You have a couple of subsystems involved in the process of writing the data from the process to physical disk.
Usually the processes are asking the kernel (the OS) to write something to disk. Also the kernel itself can write some data to disk e.g. as a swap-out operation.
The memory pages that need to be written to disk is kept in a region in physical memory called file system cache and are called dirty pages, and it will be written to disk if one of the conditions is true:
- the process is asking the kernel to write the data to disk using FlushFileBuffers call
- after a certain time since the last write to disk
- if there is no free memory for the file system cache (it is a complex decision made by the kernel if it should discard non dirty pages, write to disk dirty ones, swapping inactive memory pages, etc...)

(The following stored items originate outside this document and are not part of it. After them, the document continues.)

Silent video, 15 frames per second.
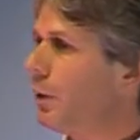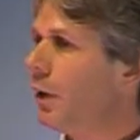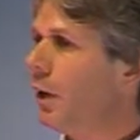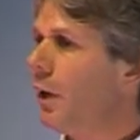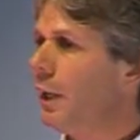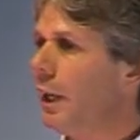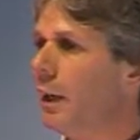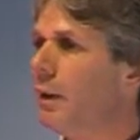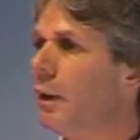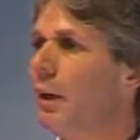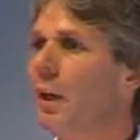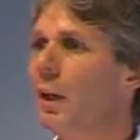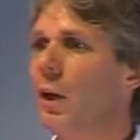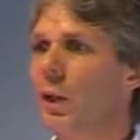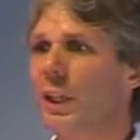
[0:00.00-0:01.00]
earlier
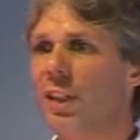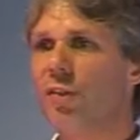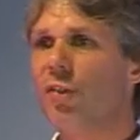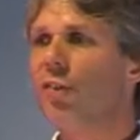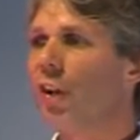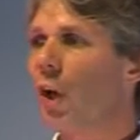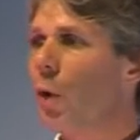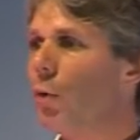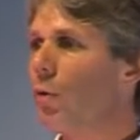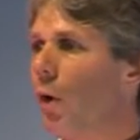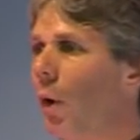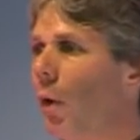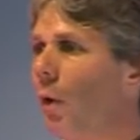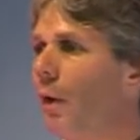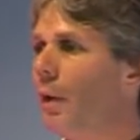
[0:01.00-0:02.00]
got it so
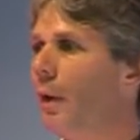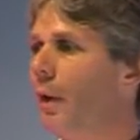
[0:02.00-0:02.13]
wrong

Now the data will go to disk, but the disk subsystem has 2 components that are important of this explanation:
- the disk controller, which is the electronic board on the disk
- the permanent memory which could be magnetic disks or flash memory
Modern disk controllers have some memory modules that are called disk buffer. If this is activated, data flushed to disk subsystem will get written into the disk buffer and the operation will be considered completed by OS and programs, but the data is not yet on disk. The problem with this is that if you reboot your machine you have very high chances to lose data. You might not notice this until you have a filesystem corruption, or database corruption.
Here are some reasons why processes or OS needs to flush the data to disk:
- they have a journal for a transactional system like a database or filesystem and they need to enforce consistency and integrity for the data written to disk.
- they finished an important operation, like creating a file anddisk buffer they want to make sure the entire file is on disk
- bad programming
The current configuration is the best trade off between performance and safety, unless you have an UPS (uninterruptible power supply).